Buehrle v. Buehrle

126 N.E. 539, 291 Ill. 589
CourtIllinois Supreme Court
DecidedFebruary 18, 1920
DocketNo. 12966
StatusPublished
Cited by7 cases

This text of 126 N.E. 539 (Buehrle v. Buehrle) is published on Counsel Stack Legal Research, covering Illinois Supreme Court primary law. Counsel Stack provides free access to over 12 million legal documents including statutes, case law, regulations, and constitutions.

Bluebook
Buehrle v. Buehrle, 126 N.E. 539, 291 Ill. 589 (Ill. 1920).

Opinion

Mr. Justice Thompson

delivered the opinion of the court:

This cause comes to this court by writ of certiorari to the Appellate Court for the First District to réview a judgment of that court reversing a decree of the circuit court of Cook county dismissing the bill of defendant in error for want of equity and by its judgment remanding the cause to the circuit court, with directions to refer said cause for the taking of an accounting according to the prayer of the bill.

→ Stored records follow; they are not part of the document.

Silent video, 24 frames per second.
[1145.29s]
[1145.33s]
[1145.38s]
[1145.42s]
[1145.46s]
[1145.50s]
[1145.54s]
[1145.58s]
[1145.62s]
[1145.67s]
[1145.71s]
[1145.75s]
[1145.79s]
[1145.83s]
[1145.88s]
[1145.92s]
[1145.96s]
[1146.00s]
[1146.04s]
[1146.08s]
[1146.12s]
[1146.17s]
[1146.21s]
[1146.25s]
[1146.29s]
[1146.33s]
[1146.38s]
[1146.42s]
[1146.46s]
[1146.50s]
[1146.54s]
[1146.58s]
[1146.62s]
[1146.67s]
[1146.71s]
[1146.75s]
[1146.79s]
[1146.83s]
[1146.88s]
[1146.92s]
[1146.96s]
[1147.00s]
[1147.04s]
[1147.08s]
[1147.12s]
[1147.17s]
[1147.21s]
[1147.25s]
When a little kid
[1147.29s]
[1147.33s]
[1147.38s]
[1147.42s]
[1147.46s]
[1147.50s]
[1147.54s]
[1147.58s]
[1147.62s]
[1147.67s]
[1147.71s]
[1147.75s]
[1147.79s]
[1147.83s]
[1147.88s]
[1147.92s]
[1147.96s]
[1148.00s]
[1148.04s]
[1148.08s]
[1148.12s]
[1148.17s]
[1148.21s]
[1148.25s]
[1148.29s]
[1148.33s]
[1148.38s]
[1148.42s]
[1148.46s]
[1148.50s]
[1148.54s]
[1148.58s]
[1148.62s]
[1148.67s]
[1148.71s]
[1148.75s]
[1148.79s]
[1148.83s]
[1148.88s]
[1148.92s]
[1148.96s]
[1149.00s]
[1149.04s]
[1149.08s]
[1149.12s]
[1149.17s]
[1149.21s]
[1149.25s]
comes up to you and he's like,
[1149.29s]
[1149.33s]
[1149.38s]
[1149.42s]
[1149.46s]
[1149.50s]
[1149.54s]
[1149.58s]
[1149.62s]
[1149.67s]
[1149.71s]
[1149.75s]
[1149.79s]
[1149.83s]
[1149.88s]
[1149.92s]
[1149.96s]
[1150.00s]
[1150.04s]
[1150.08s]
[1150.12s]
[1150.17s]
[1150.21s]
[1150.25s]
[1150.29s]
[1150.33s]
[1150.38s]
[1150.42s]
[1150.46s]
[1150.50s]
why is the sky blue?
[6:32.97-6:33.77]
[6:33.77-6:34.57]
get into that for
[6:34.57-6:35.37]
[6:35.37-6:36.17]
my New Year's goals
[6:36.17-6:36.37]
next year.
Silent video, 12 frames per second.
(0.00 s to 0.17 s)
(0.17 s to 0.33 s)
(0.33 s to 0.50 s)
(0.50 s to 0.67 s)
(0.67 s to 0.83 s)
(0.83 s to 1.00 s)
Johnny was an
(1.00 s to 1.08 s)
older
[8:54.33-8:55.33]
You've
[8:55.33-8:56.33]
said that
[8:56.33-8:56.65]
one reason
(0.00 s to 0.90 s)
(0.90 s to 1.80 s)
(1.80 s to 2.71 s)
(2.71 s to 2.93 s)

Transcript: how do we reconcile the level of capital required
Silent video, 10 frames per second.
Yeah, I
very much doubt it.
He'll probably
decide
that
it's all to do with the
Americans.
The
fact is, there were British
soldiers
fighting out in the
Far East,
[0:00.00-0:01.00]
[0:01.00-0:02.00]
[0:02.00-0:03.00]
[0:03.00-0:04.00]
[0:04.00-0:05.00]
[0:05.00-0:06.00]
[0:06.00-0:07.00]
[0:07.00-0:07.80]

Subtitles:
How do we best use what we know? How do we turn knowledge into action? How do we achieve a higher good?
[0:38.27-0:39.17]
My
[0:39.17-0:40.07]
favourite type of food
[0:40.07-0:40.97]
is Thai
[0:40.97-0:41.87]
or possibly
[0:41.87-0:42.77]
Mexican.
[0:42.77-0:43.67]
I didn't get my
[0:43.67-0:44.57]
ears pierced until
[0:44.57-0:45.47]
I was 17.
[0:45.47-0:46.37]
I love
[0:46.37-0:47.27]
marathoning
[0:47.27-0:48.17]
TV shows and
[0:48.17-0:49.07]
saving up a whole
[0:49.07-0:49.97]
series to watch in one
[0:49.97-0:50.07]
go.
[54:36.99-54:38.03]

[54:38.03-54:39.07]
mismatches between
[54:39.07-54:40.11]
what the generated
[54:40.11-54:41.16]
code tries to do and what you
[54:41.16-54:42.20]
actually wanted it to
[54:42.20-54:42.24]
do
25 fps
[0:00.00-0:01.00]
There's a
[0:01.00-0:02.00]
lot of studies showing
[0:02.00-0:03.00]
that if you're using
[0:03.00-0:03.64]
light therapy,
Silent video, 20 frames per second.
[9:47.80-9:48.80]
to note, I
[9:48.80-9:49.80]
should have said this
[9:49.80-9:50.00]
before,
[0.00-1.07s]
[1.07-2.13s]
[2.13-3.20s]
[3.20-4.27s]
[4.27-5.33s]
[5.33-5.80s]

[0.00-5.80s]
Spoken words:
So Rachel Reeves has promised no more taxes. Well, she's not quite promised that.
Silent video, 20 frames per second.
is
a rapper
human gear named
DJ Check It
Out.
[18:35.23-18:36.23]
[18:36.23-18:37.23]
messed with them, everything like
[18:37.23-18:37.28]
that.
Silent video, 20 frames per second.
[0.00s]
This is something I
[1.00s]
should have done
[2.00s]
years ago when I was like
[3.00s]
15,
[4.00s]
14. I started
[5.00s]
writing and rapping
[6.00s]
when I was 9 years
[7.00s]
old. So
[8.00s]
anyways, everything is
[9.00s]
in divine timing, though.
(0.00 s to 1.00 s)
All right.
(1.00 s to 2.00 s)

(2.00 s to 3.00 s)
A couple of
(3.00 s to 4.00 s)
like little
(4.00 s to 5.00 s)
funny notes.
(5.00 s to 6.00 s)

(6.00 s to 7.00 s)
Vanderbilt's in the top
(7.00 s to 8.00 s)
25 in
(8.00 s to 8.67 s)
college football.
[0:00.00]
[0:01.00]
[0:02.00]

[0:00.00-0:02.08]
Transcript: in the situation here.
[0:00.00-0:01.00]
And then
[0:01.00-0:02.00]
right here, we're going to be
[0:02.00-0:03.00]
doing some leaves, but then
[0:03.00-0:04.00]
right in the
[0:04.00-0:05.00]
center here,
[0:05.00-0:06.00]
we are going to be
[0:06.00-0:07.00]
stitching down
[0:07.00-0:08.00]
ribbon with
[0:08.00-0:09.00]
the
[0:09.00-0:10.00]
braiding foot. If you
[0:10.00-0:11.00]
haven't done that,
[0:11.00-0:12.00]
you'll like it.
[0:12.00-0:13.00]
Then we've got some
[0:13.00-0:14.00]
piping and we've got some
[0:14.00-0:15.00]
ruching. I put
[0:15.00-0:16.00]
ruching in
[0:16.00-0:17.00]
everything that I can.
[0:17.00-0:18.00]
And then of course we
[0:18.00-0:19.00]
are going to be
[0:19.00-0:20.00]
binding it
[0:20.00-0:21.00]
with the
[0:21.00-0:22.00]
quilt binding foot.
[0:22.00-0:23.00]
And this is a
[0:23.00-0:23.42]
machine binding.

Defendant in error, widow of Mathias A. Buehrle, deceased, and executrix of his last will and testament, filed her bill in the circuit court to compel plaintiff in error to account to her for one-half interest in a wholesale liquor business owned by plaintiff in error and Mathias A. Buehrle, her husband, in his lifetime, as equal partners. Plaintiff in error and Mathias A. Buehrle became the owners of this business in May, 1905, by virtue of their father’s will. In March, 1909, these partners entered into the following contract:

“This agreement, made this 13th day of March, 1909, between William J. F. Buehrle, party of the first part, and Mathias A. Buehrle, party of the second part, witnesseth:
“That whereas the above named parties are equal partners in the wholesale liquor business conducted at 188 Clybourn avenue, Chicago, Illinois, under the name of Math. Buehrle; and whereas the business in which they are engaged is of a precarious nature and one which upon the death of either party would be materially injured, and which, if settled, could not be settled to the advantage, of the widow or the estate of the deceased; and whereas it is desirable that in such event the survivor should be enabled to con- • duct the business in his own right:
“Now, therefore, this indenture witnesseth, that the said parties hereto have taken put a joint fifteen-year endowment policy, in the sum of five thousand ($5000) dollars, from the Illinois Life Insurance Company, conditioned for the payment of five thousand ($5000) dollars upon the death of either one of the insured to the widow of such deceased person:
“Now, therefore, the undersigned covenant and agree, one with the other, that each during the joint lives of said parties will pay one-half of the yearly premium of three hundred and seventy-five ($375) dollars upon said insurance policy and will keep said insurance policy in full force. And each of said parties, in consideration of the premises and the mutual covenants herein contained, further covenants and agrees that he will immediately make and execute his last will and testament, in and by which said last will and testament he will expressly give and bequeath unto the other of said parties hereto his entire interest in' the wholesale liquor business of the parties hereto conducted as aforesaid, and that he will not revoke the same during the lifetime of the other of said parties, and that he will not at any time heretofore make and execute any other or additional last will and testament unless such other will and testament shall contain a valid bequest to the other of the parties hereto of the entire interest of the testator in said business of the parties hereto. And they do hereby, in consideration of the premises, covenant and agree that the interest of either of said parties in the said firm of Math. Buehrle is and shall be that upon the death of one of said parties the entire business shall belong to the survivor of said parties, provided said insurance policy above mentioned is kept in full force and valid and payable to the widow of such deceased party.
“In witness whereof the said parties have hereunto set their hands and seals the day and year first above written and in the presence of two subscribing witnesses.
William J. F. Buehrle, (Seal)
, . Signed as witnesses to Mathias a. Buehrle. (Seal) the signature of William J. F. Buehrle and Mathias A. Buehrle:
James H. Stafford,
Mary Schmitz,
Henry P. Heizer.”

Under the same date, and presumably following the execution of the foregoing contract, each of the brothers executed his will. In and by his will Mathias A. Buehrle appointed his wife, Laura, executrix and made her the residuary devisee and legatee of all the remainder of his es- ■ tate after giving to his brother, William, all his interest in the wholesale liquor business here in question. Following the disposition of his property his will proceeds as follows: “The above bequest to William J. F. Buehrle is conditioned upon there being in full force and effect at the time of my death a life insurance policy upon the joint lives of myself, and William J. F. Buehrle, payable in the event of my death, in the sum of five thousand ($5000) dollars, to my wife, Laura Buehrle, and in case of the death of William ' J. F. Buehrle, payable to his wife, Emilie Buehrle; and if said insurance policy should not then be in force, then the above bequest to William J. F. Buehrle of said wholesale liquor business shall be void.”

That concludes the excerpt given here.